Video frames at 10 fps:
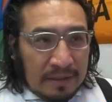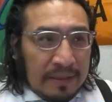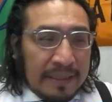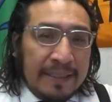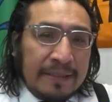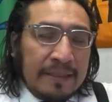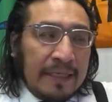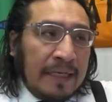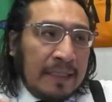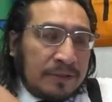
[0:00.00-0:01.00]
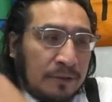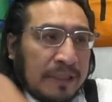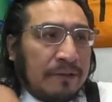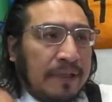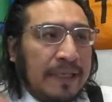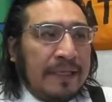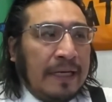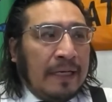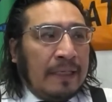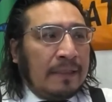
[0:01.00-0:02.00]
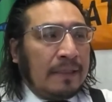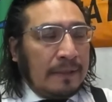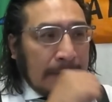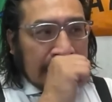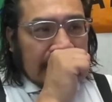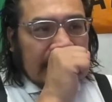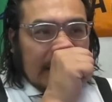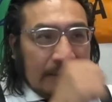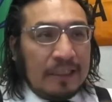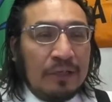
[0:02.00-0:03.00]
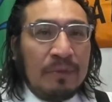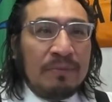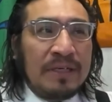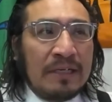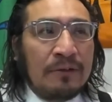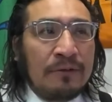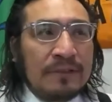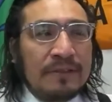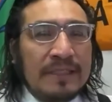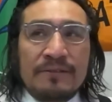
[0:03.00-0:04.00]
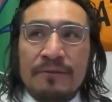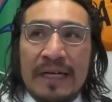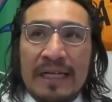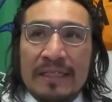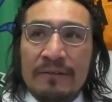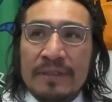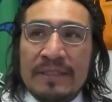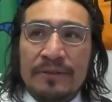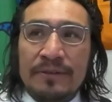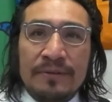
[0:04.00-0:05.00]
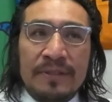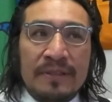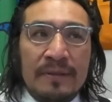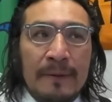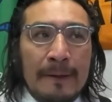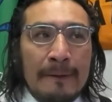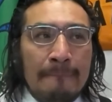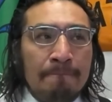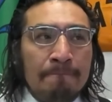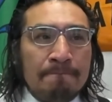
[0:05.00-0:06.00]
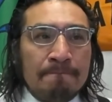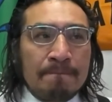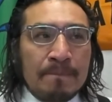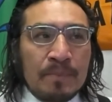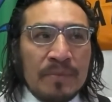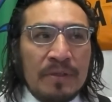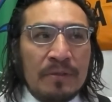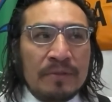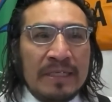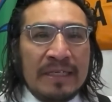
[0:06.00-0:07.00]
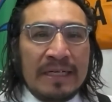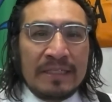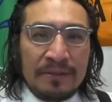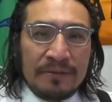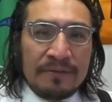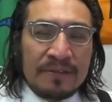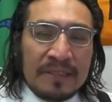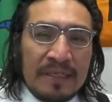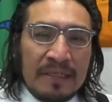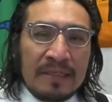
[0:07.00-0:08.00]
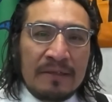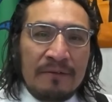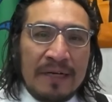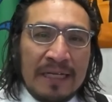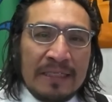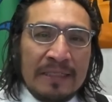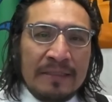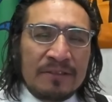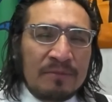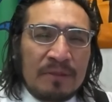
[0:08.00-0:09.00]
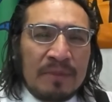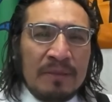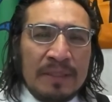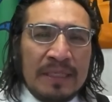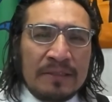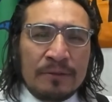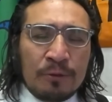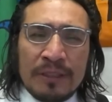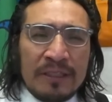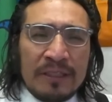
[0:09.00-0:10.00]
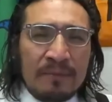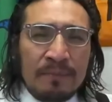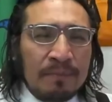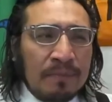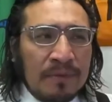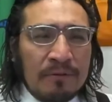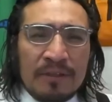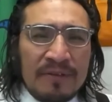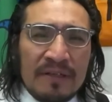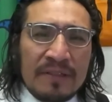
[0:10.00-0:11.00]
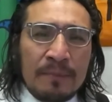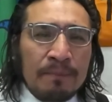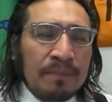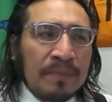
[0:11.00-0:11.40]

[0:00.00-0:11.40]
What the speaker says: And so anyway, I remember going to this rally with youth. They had a youth rally. There was about maybe, I don't know, 20 of them, 25 of them.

What you should do: Leave out each picture and extract the lines from the one containing "[0:02.00-0:03.00]" through the end of the records above, inclusive, exactly as they stand.

Answer box:
[0:02.00-0:03.00]
[0:03.00-0:04.00]
[0:04.00-0:05.00]
[0:05.00-0:06.00]
[0:06.00-0:07.00]
[0:07.00-0:08.00]
[0:08.00-0:09.00]
[0:09.00-0:10.00]
[0:10.00-0:11.00]
[0:11.00-0:11.40]

[0:00.00-0:11.40]
What the speaker says: And so anyway, I remember going to this rally with youth. They had a youth rally. There was about maybe, I don't know, 20 of them, 25 of them.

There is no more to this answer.